What you output must be the exact lines from the first line of the data through the one holding "[0:18.00-0:19.00]", with no pictures.

Record extracts section start

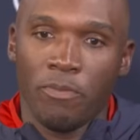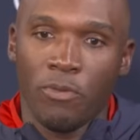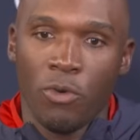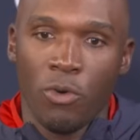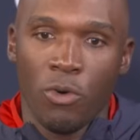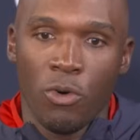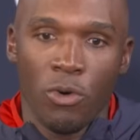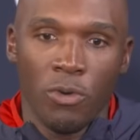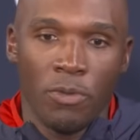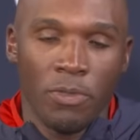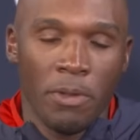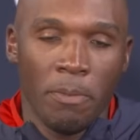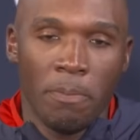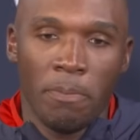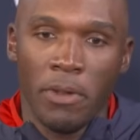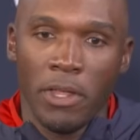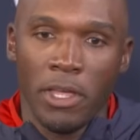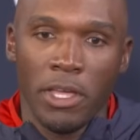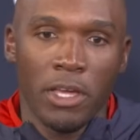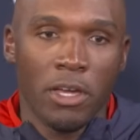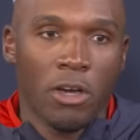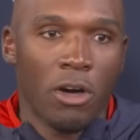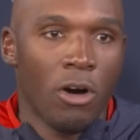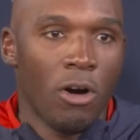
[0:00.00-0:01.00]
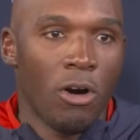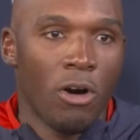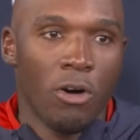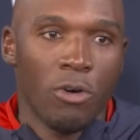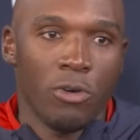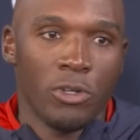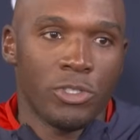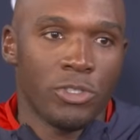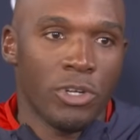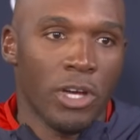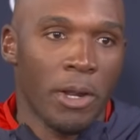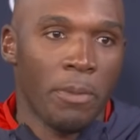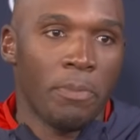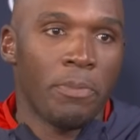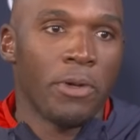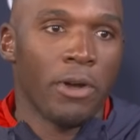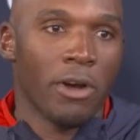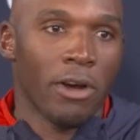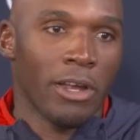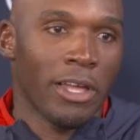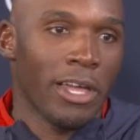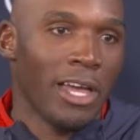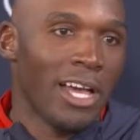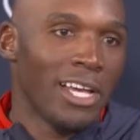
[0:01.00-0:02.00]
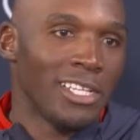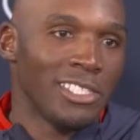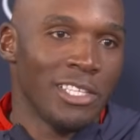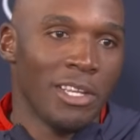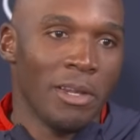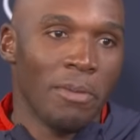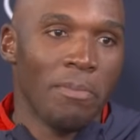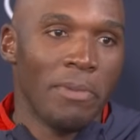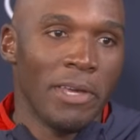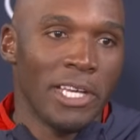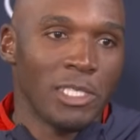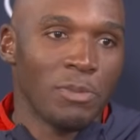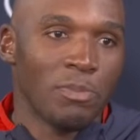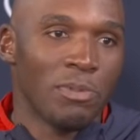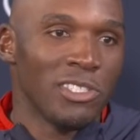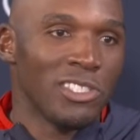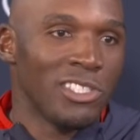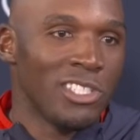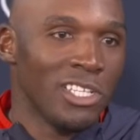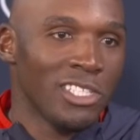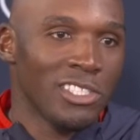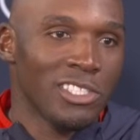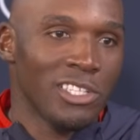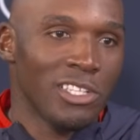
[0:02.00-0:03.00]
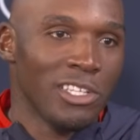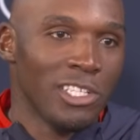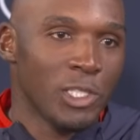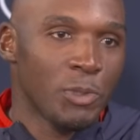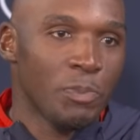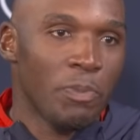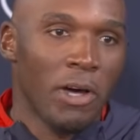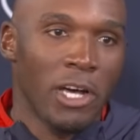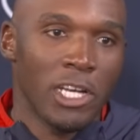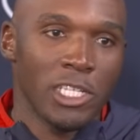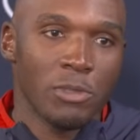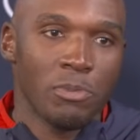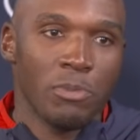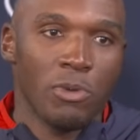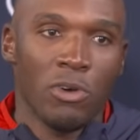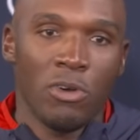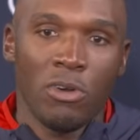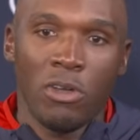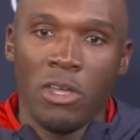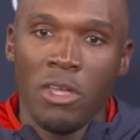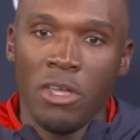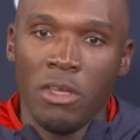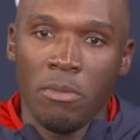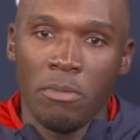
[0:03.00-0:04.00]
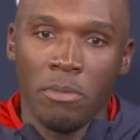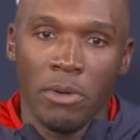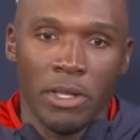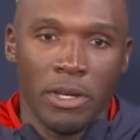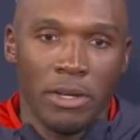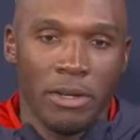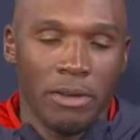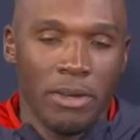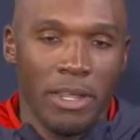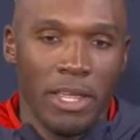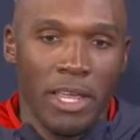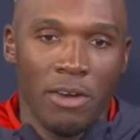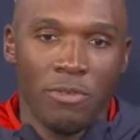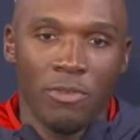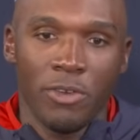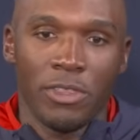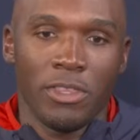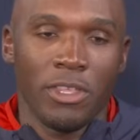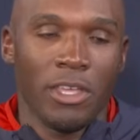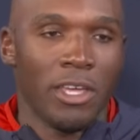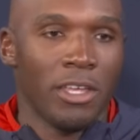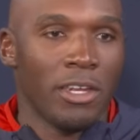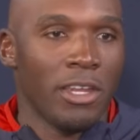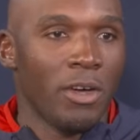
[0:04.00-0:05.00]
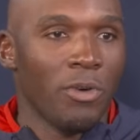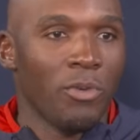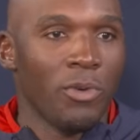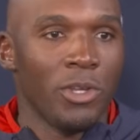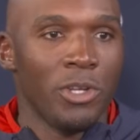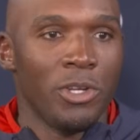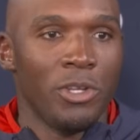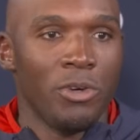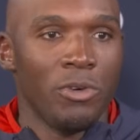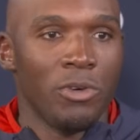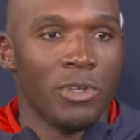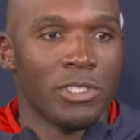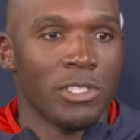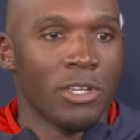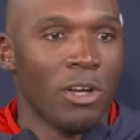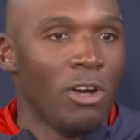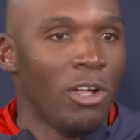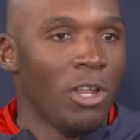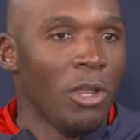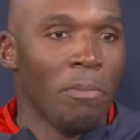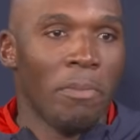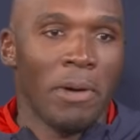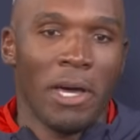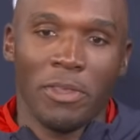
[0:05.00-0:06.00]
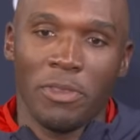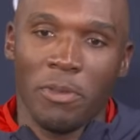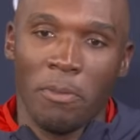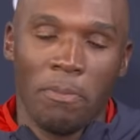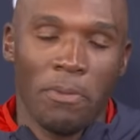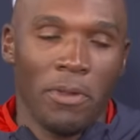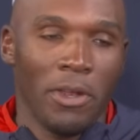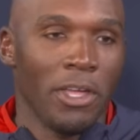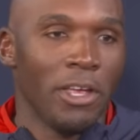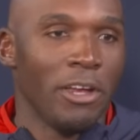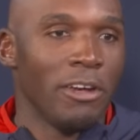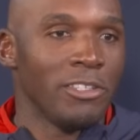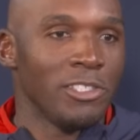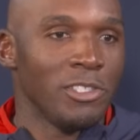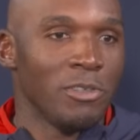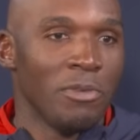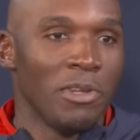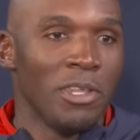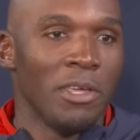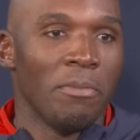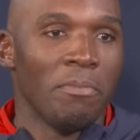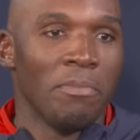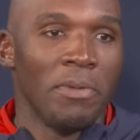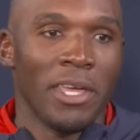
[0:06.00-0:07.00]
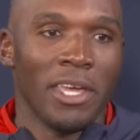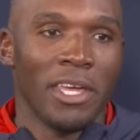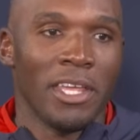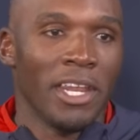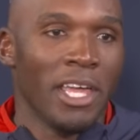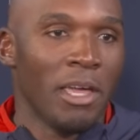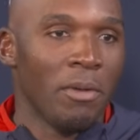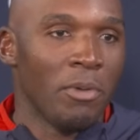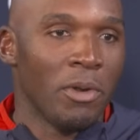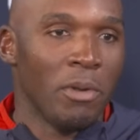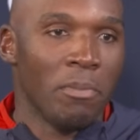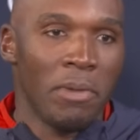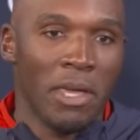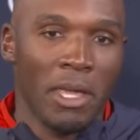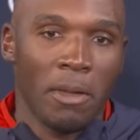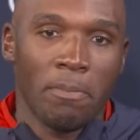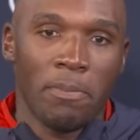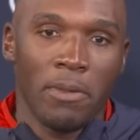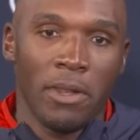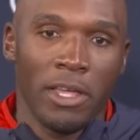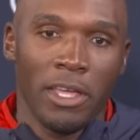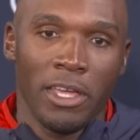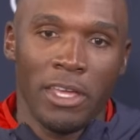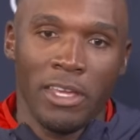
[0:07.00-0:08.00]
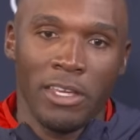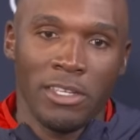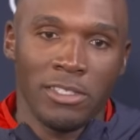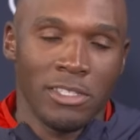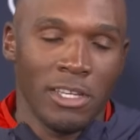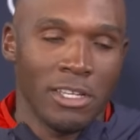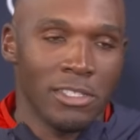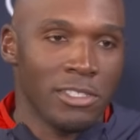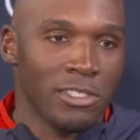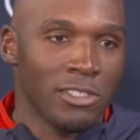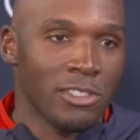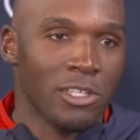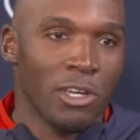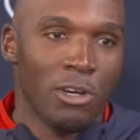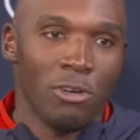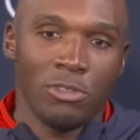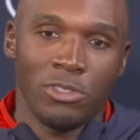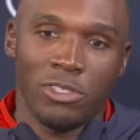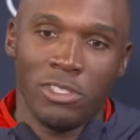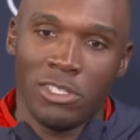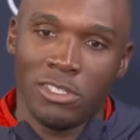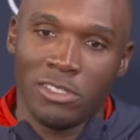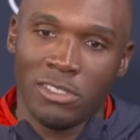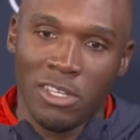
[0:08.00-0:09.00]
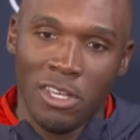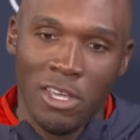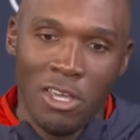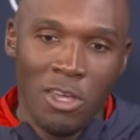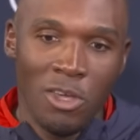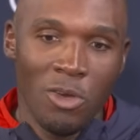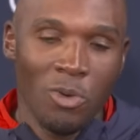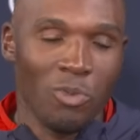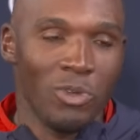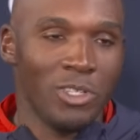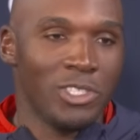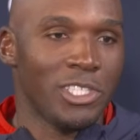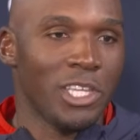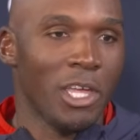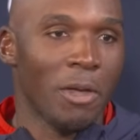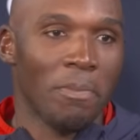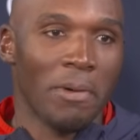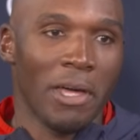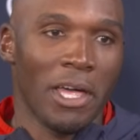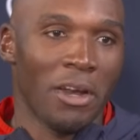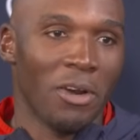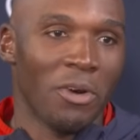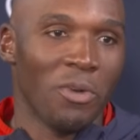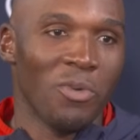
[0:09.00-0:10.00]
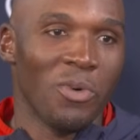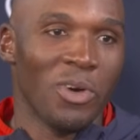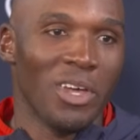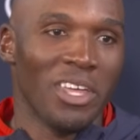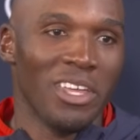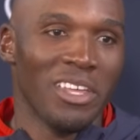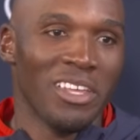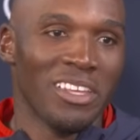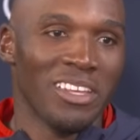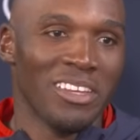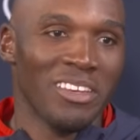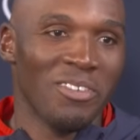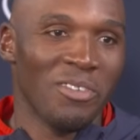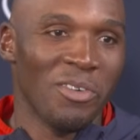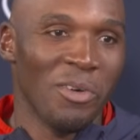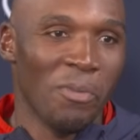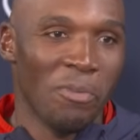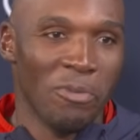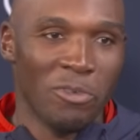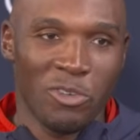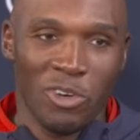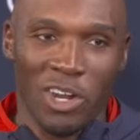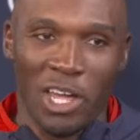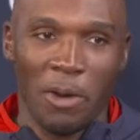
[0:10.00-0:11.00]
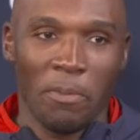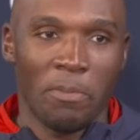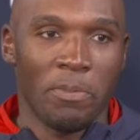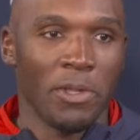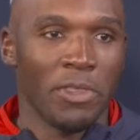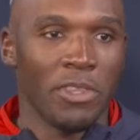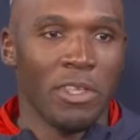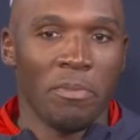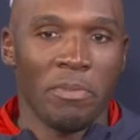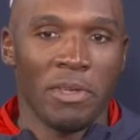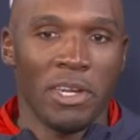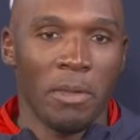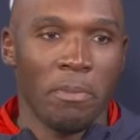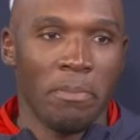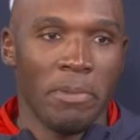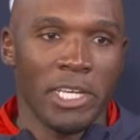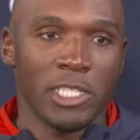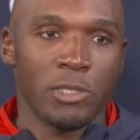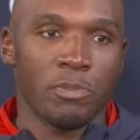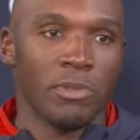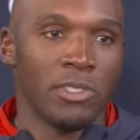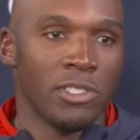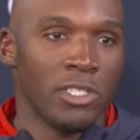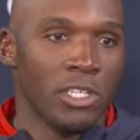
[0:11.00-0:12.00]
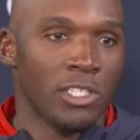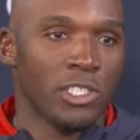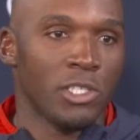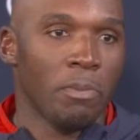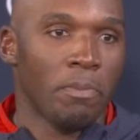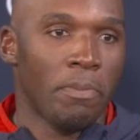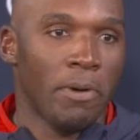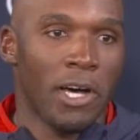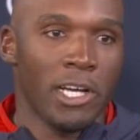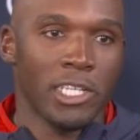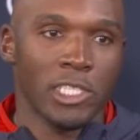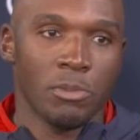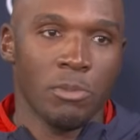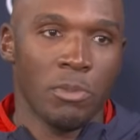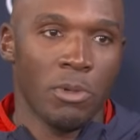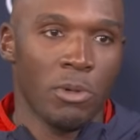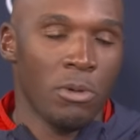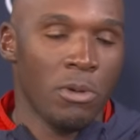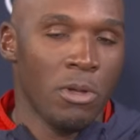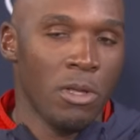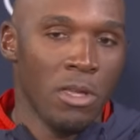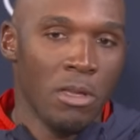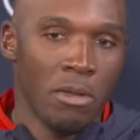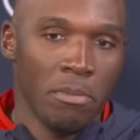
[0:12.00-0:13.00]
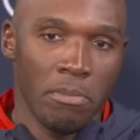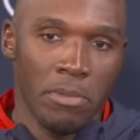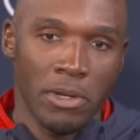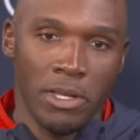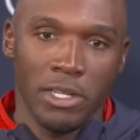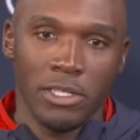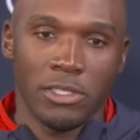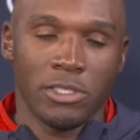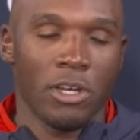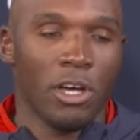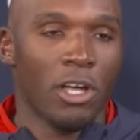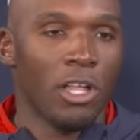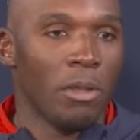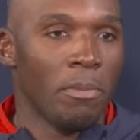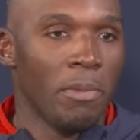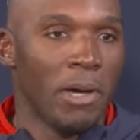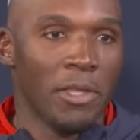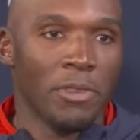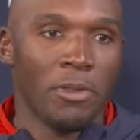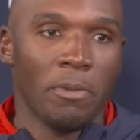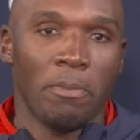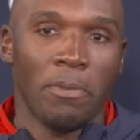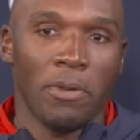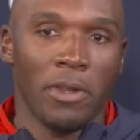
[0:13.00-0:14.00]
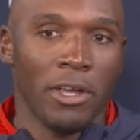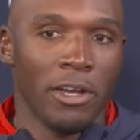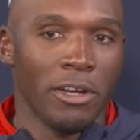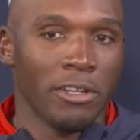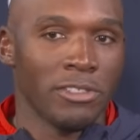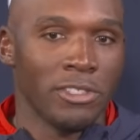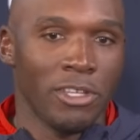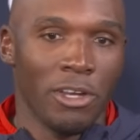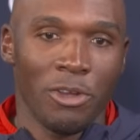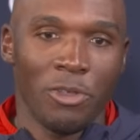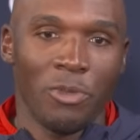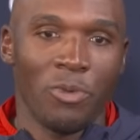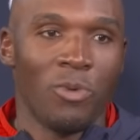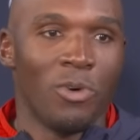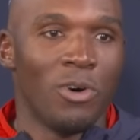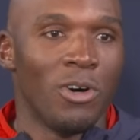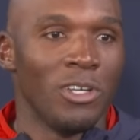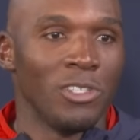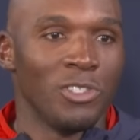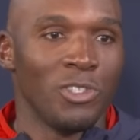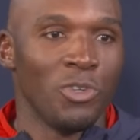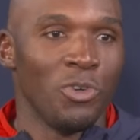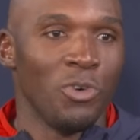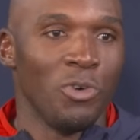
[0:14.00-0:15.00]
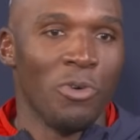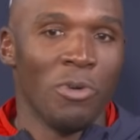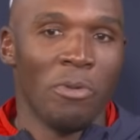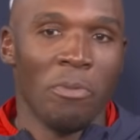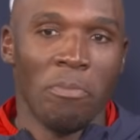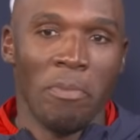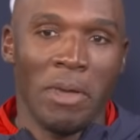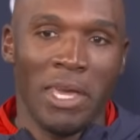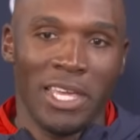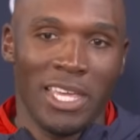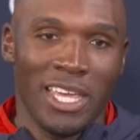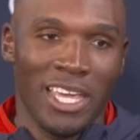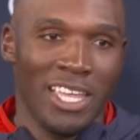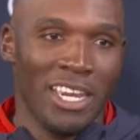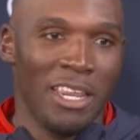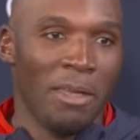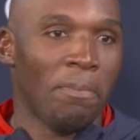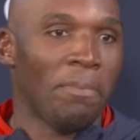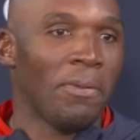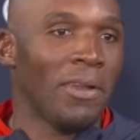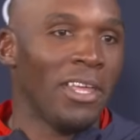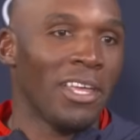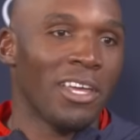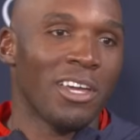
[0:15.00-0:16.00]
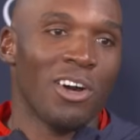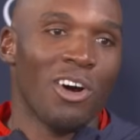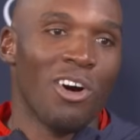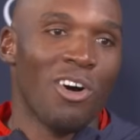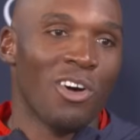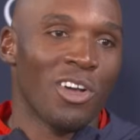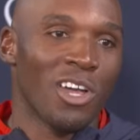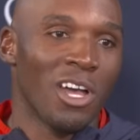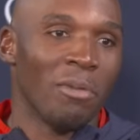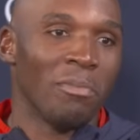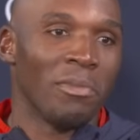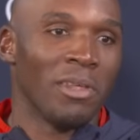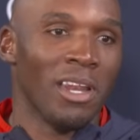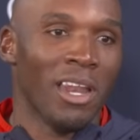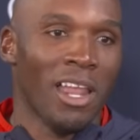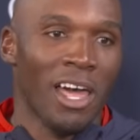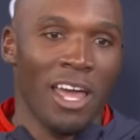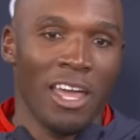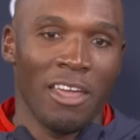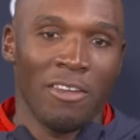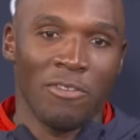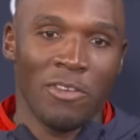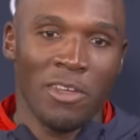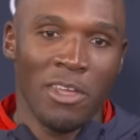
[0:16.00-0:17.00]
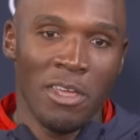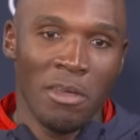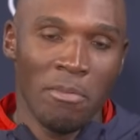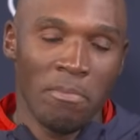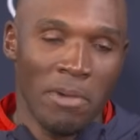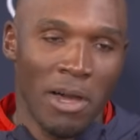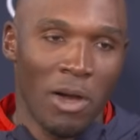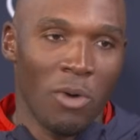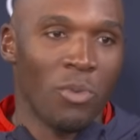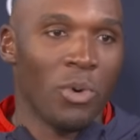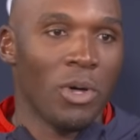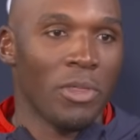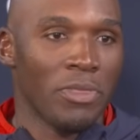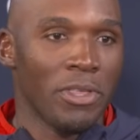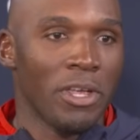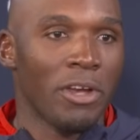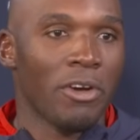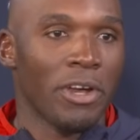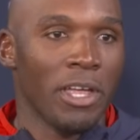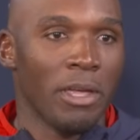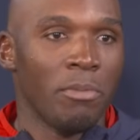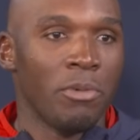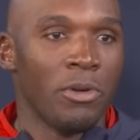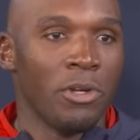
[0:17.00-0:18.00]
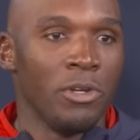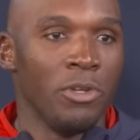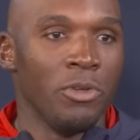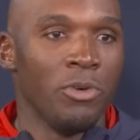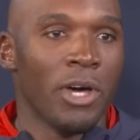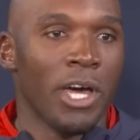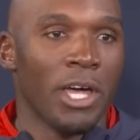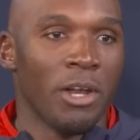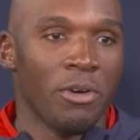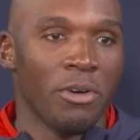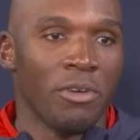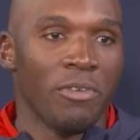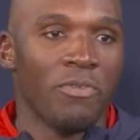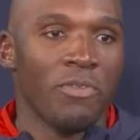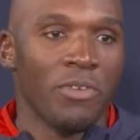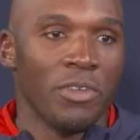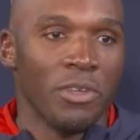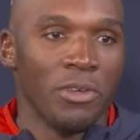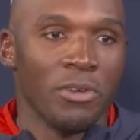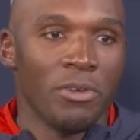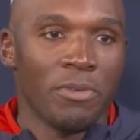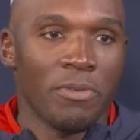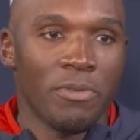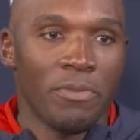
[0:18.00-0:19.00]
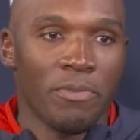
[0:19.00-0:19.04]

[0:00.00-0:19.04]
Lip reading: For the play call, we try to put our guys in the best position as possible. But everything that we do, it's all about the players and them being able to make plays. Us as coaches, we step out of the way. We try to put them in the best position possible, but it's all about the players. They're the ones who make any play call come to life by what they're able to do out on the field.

Record extracts section end

__Answer for this exercise__:
[0:00.00-0:01.00]
[0:01.00-0:02.00]
[0:02.00-0:03.00]
[0:03.00-0:04.00]
[0:04.00-0:05.00]
[0:05.00-0:06.00]
[0:06.00-0:07.00]
[0:07.00-0:08.00]
[0:08.00-0:09.00]
[0:09.00-0:10.00]
[0:10.00-0:11.00]
[0:11.00-0:12.00]
[0:12.00-0:13.00]
[0:13.00-0:14.00]
[0:14.00-0:15.00]
[0:15.00-0:16.00]
[0:16.00-0:17.00]
[0:17.00-0:18.00]
[0:18.00-0:19.00]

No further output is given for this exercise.